## YOUR GOAL
Find the line below with "(2932.88 s)". Print it and every line after it exactly, through the last line, leaving out the pictures.
>>>
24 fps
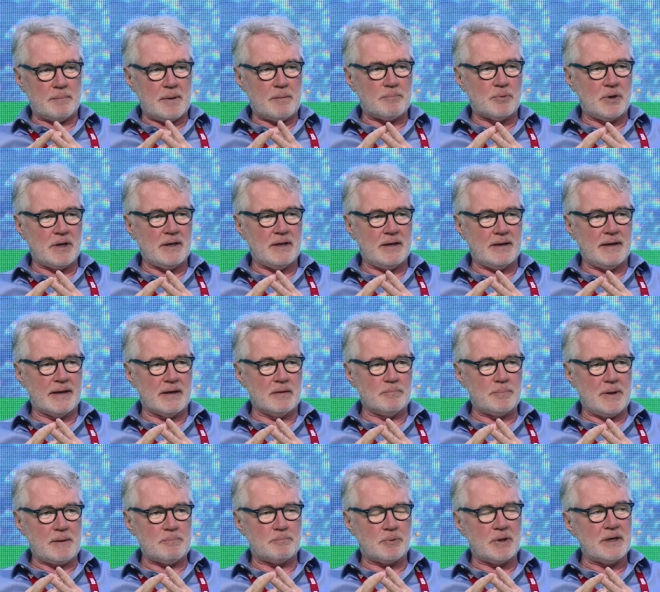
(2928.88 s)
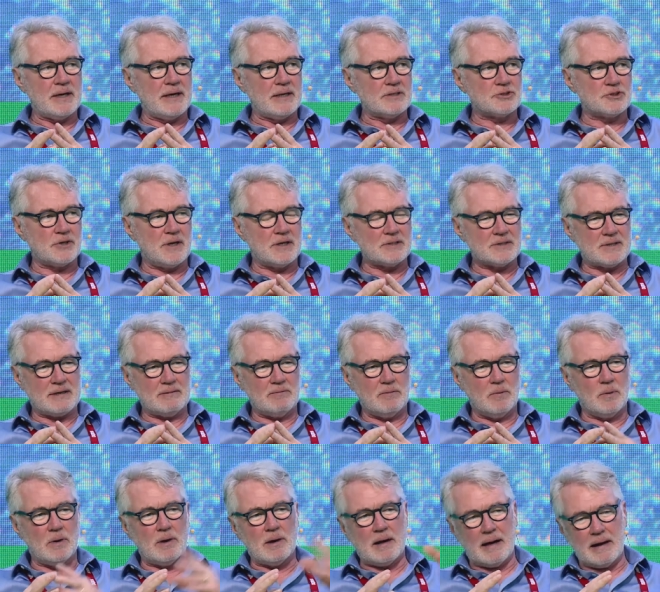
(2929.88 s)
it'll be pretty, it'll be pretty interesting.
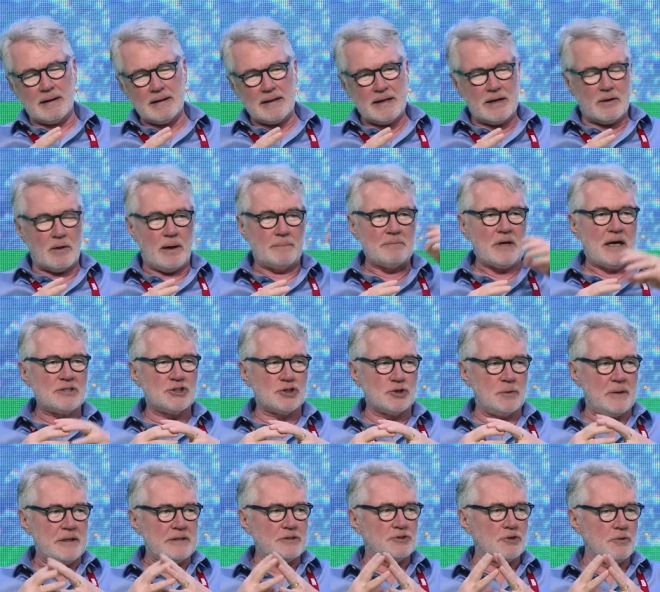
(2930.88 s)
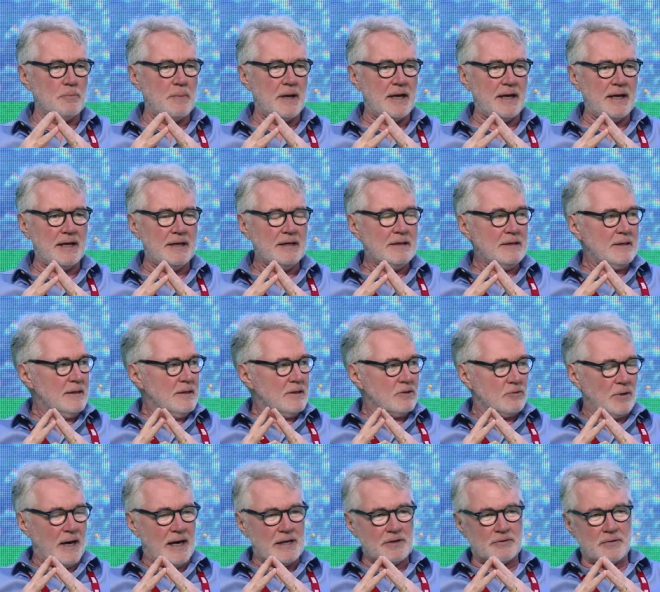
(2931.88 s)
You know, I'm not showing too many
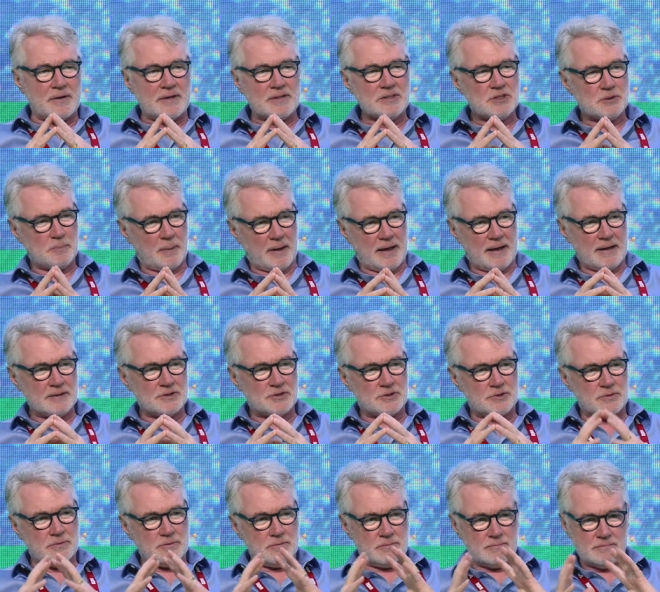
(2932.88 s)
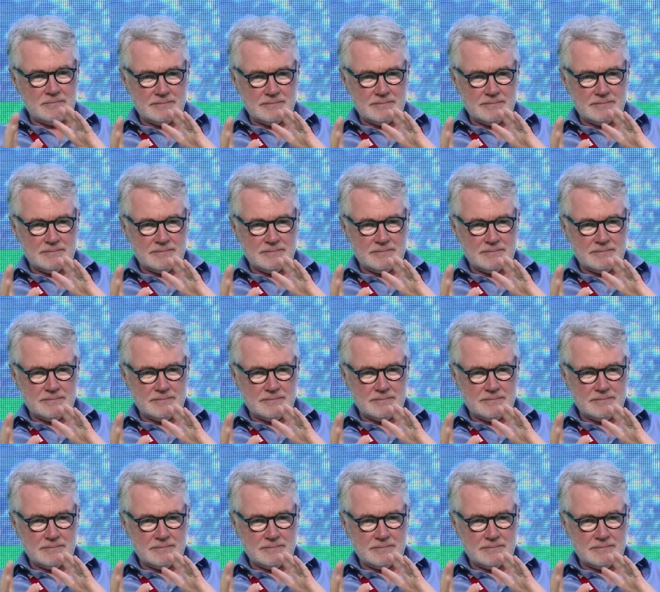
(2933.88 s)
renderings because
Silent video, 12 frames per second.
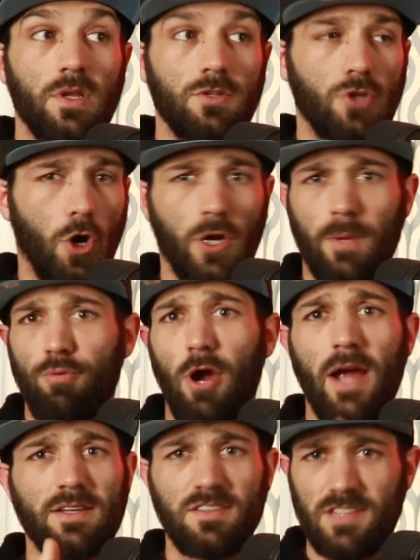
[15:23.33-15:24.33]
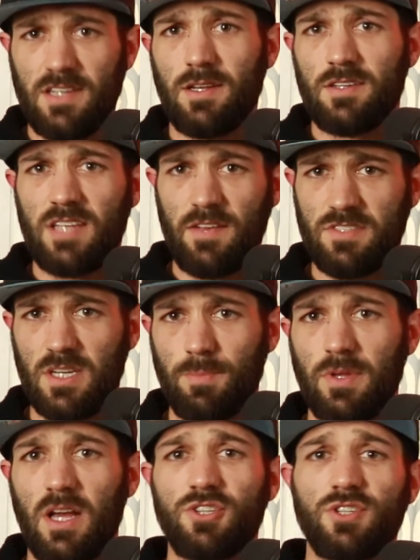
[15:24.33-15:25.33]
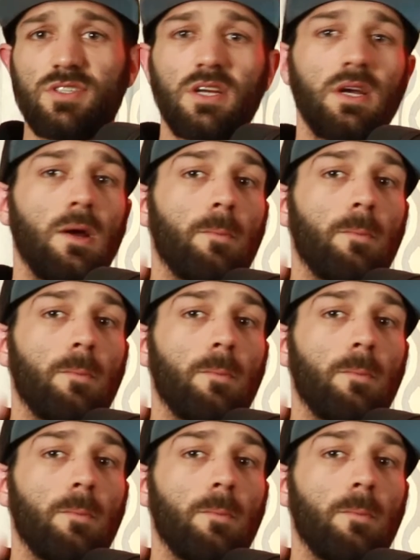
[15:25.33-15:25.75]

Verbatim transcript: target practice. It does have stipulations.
<<<
## ANSWER SECTION
(2932.88 s)
(2933.88 s)
renderings because
Silent video, 12 frames per second.
[15:23.33-15:24.33]
[15:24.33-15:25.33]
[15:25.33-15:25.75]

Verbatim transcript: target practice. It does have stipulations.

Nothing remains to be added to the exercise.